It has been a month since the drought broke at Australia's largest operating sheep station Rawlinna, after heavy rainfall and flooding battered parts of the Nullarbor Plain.
Already the deluge of more than 290 millimetres - which filled rain gauges for the first time in six years - has transformed the sprawling red dirt with green pick and lakes of water.
"The country is looking absolutely magnificent in terms of the grass and vegetation that is in the ground," Rawlinna station manager Jimmy Wood told Farm Weekly on Monday.
"There is green feed as far as you can see and sheep don't need to go anywhere near a trough with the amount of surface water that is on the ground."
The severe weather event pushed this year's rain total four times to more than the whole of 2023 - in just two months.
For Mr Wood the rainfall was bittersweet, as rising water levels drowned the generators and damaged infrastructure and buildings including staff accommodation, the cookhouse and the main homestead.

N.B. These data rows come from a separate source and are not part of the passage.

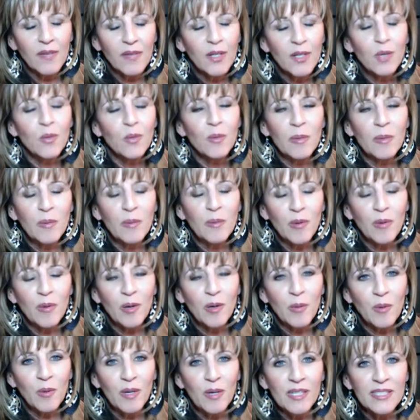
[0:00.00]
I don't remember what it
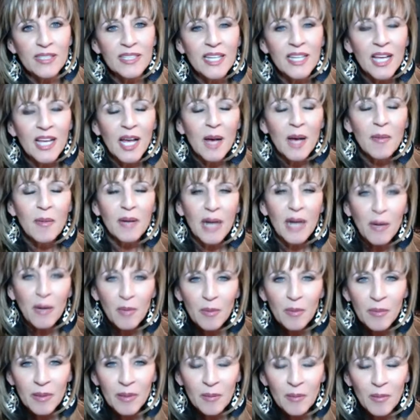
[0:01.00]
was. But I
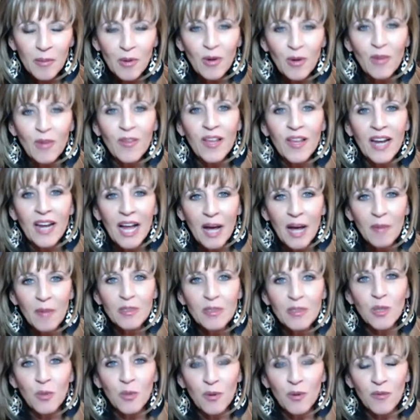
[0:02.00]
remember that I was
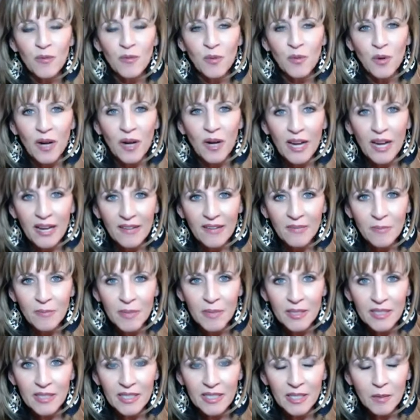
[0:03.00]
going for
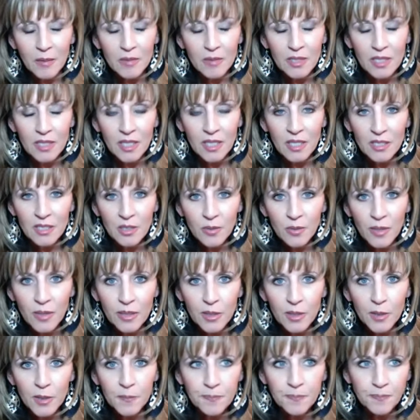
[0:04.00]
$500,000. I was a young
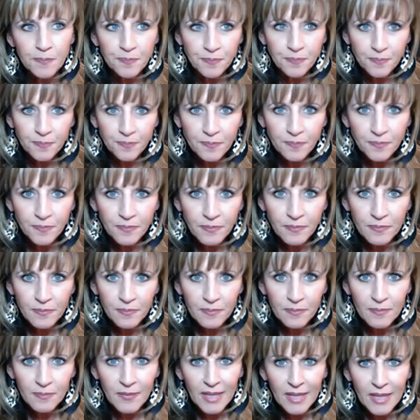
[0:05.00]
director.
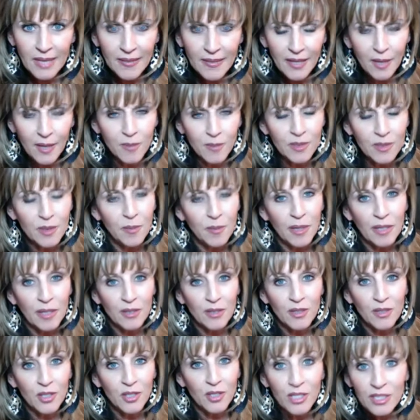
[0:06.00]
I think I was about
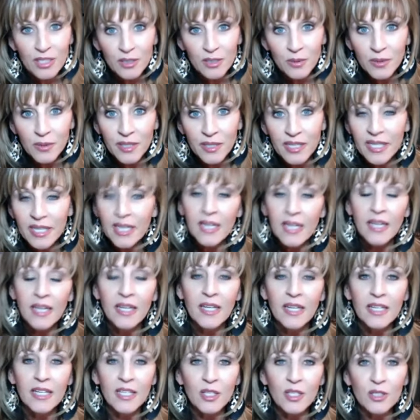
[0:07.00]
33
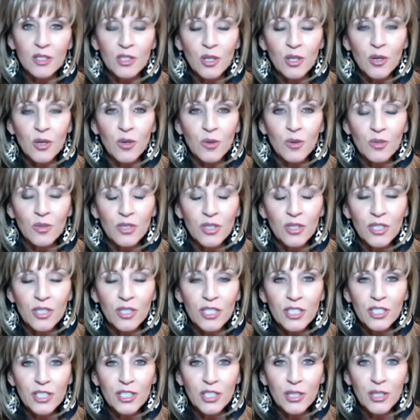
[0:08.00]
years old,
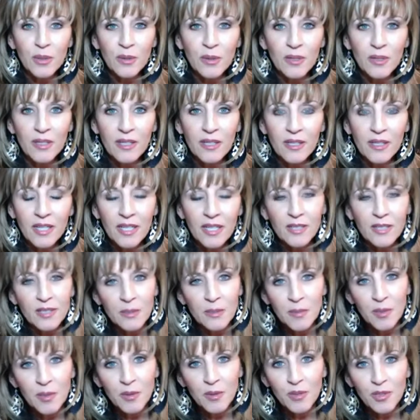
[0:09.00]
32. I know some of
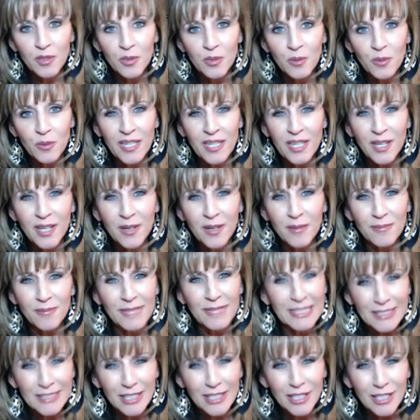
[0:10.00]
you are in 20. Go,
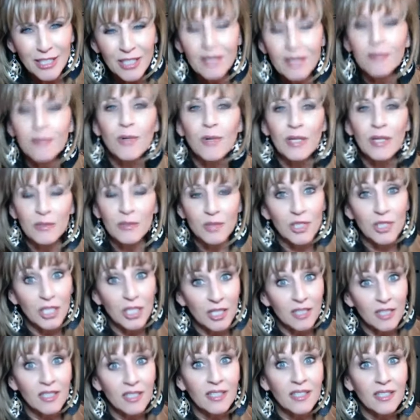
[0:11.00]
that's not young. Well, it was
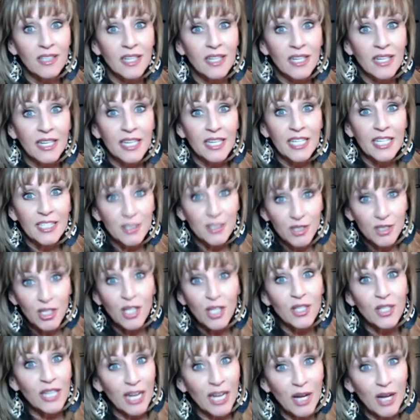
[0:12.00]
young. It's
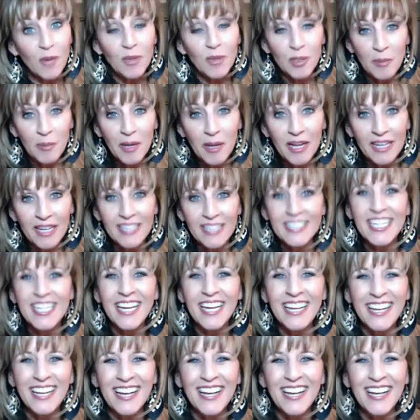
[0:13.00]
young now when you're my age.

He said there was still just over half-a-metre of water through the workshop and homestead and about double that through the cookhouse.

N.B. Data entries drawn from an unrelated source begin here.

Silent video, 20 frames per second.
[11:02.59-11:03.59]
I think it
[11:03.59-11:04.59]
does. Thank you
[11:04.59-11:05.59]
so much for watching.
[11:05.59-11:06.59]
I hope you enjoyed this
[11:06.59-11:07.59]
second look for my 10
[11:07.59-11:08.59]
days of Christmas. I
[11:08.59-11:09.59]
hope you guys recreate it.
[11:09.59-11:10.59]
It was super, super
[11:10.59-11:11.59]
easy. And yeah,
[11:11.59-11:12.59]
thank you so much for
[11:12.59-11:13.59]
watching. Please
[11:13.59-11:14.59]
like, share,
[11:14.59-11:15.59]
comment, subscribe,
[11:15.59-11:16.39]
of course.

"It will probably be another two to three weeks before the water is out of the buildings entirely," Mr Wood said.
"But the sheep are fighting fit - they are big, solid and running like the wind."

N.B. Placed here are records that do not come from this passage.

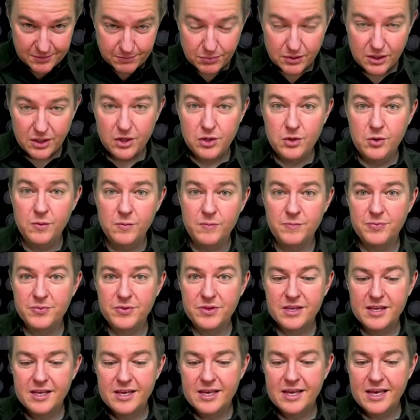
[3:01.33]
blue.
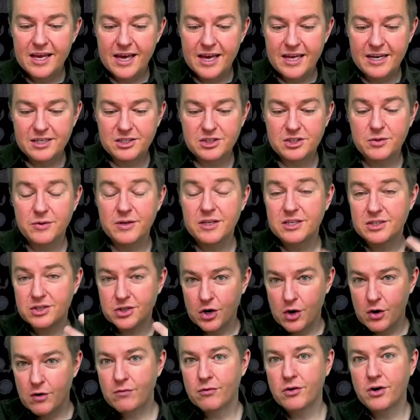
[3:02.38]
And it's doing this
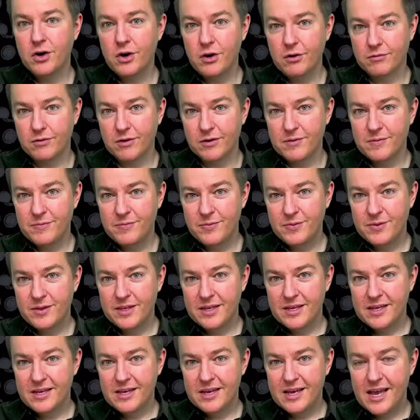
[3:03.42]
over and over.
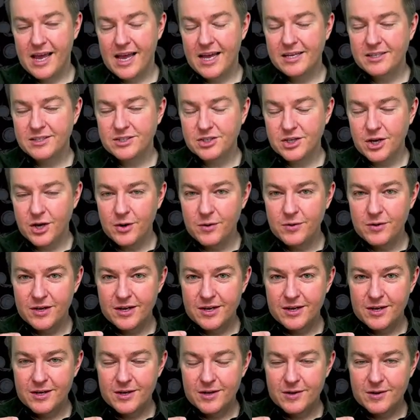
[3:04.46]
And so
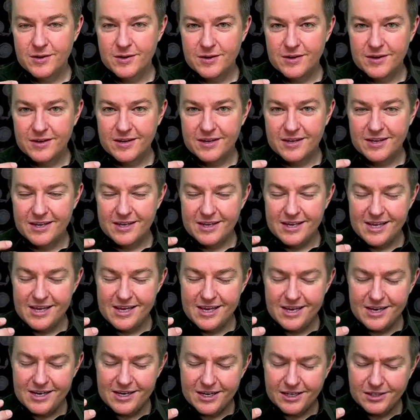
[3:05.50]

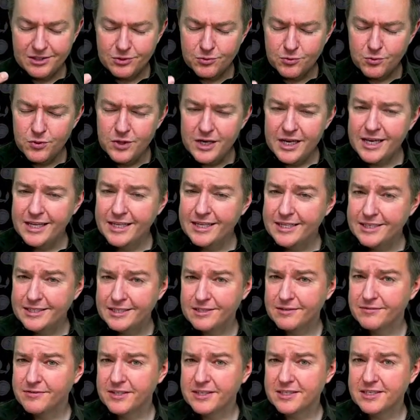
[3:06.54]
it does really
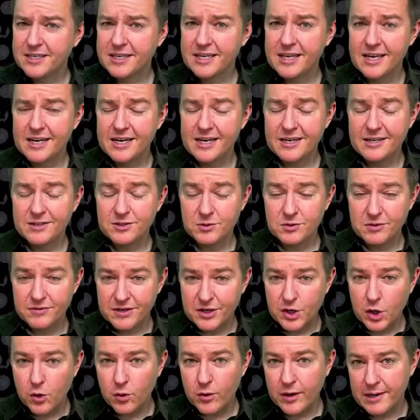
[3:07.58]
sophisticated, sort of
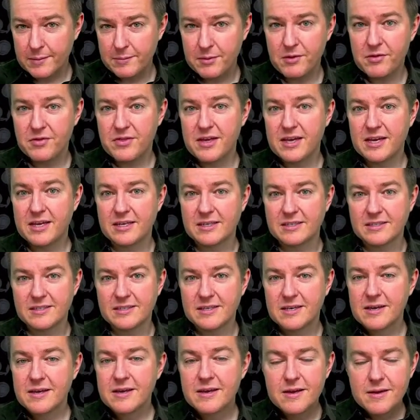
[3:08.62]
incredible things.
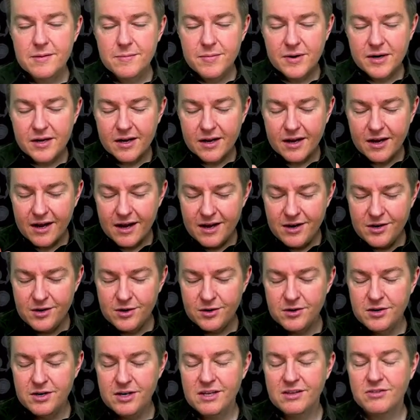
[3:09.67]
But
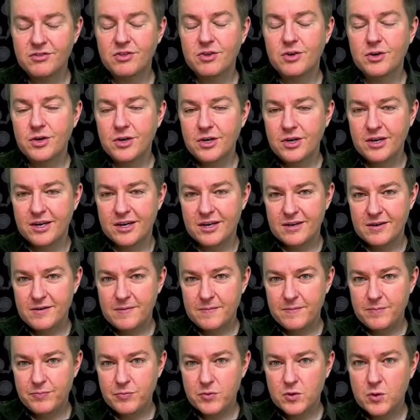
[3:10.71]
underneath the hood,
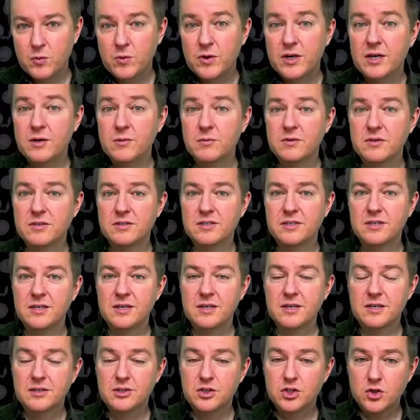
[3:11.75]
when it was
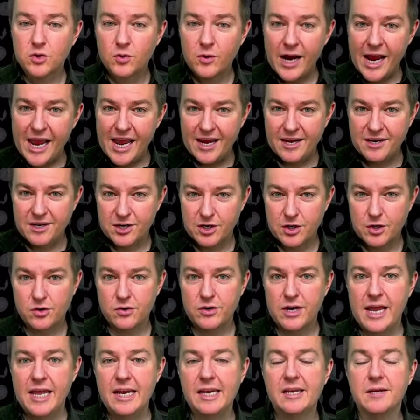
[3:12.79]
trained and
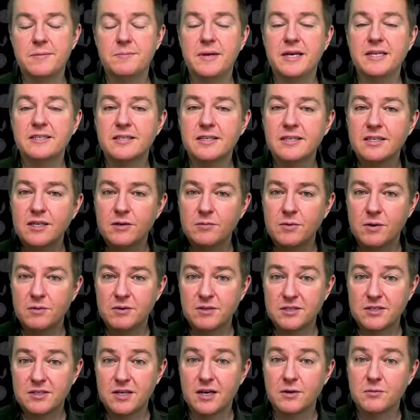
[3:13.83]
created, basically what
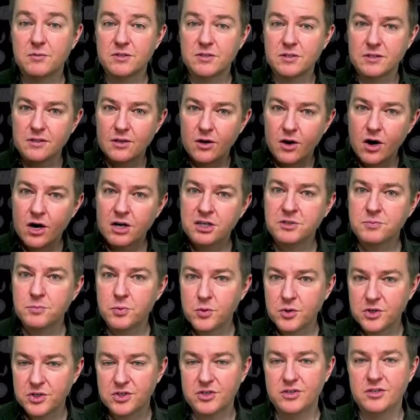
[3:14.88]
was done was a large
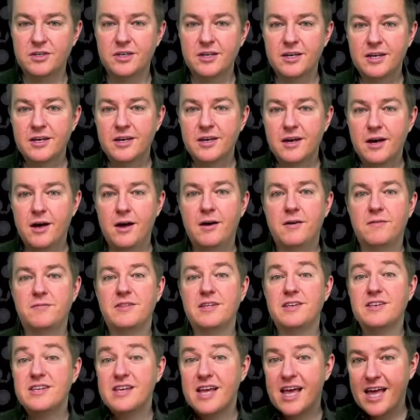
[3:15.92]
portion of the
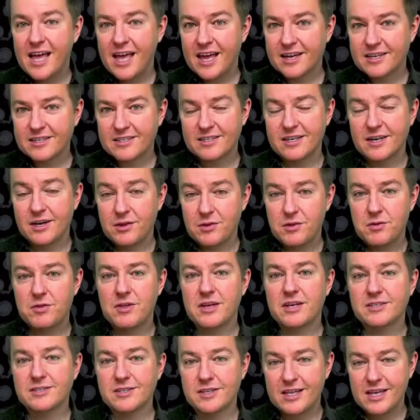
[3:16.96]
text and other
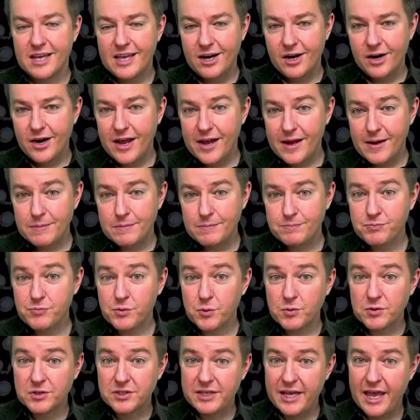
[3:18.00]
things on the internet
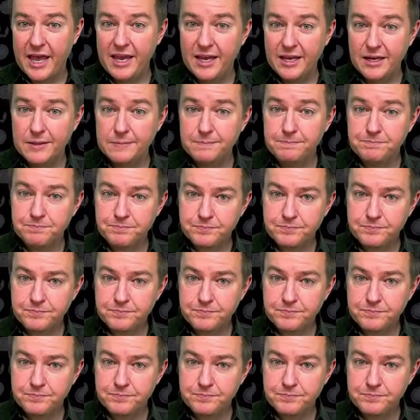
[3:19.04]
were taken,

Moisture in the ground and 30 degree days have helped feed to grow, and Mr Wood expected this would continue over several months.
Summer grasses have germinated across the northern parts of the station and speargrass in the south.
"There's that much moisture, it is absolutely unbelievable," he said.
"The speargrass is what we really want to carry through for the winter and a couple of winter showers will keep that going.
"The sheep perform really well on the speargrass, it is a native grass and grows really well here in winter rain."
Unfortunately, Merino ewes were mated in December, off the back of a string of dry seasons.
As a result of this Mr Wood said lambing would not necessarily be booming, however those that did hit the ground would survive and be in good health.
His best guess was that lambing percentages would reach an 80 per cent average overall, up on 50pc last year.
"There might be paddocks where we get 100pc this year, depending on how good the ewes were when we joined them," Mr Wood said.
"But the lambs that do drop will be big, healthy and much easier to deal with.
"These conditions will certainly set the ewes up to be much healthier when they are joined again later this year.
"We will notice how much of a difference this green feed will have at lambing time next year.
"We will be able to work them a little bit harder and the whole process will be much simpler than it has been."
Mr Wood said he had spoken to a hydrologist who labelled the rainfall and floods at Rawlinna a one-in-2500-year event.
He said it wasn't a bad way to wrap up six years spent managing Rawlinna and that the station should largely look after itself now with green feed.
Given the downpour held up sheep placement after shearing, Mr Wood will spend his final three weeks finishing the job.
Staff, who were forced to evacuate the station, have also returned, with a few more set to arrive next week.
"At the moment sheep are in large holding paddocks, but what this rain will do is allow us to run the numbers a little higher than we did before," he said.
"I had very conservative stocking rates planned with about 200-head per paddock, we can easily double or triple that in a lot of places.
"We will be able to keep pushing sheep out and that will be quite easy to do, as everything is so green and we won't have to worry about watering them too much.
"They will just find a lake and live on that for a few months."
Mr Wood will also now hold onto a few wethers that he was planning to sell, keeping numbers close to 30,000-head at the one million hectare station.
Separately, he expressed his gratitude for everyone who supported the station and its staff during the floods.
"We are really thankful for the community support," he said.
"The green grass has certainly lifted everyone's spirits.
"This is absolutely what the country has been looking for and I'm so glad I got to see it (before my departure at the end of this month)."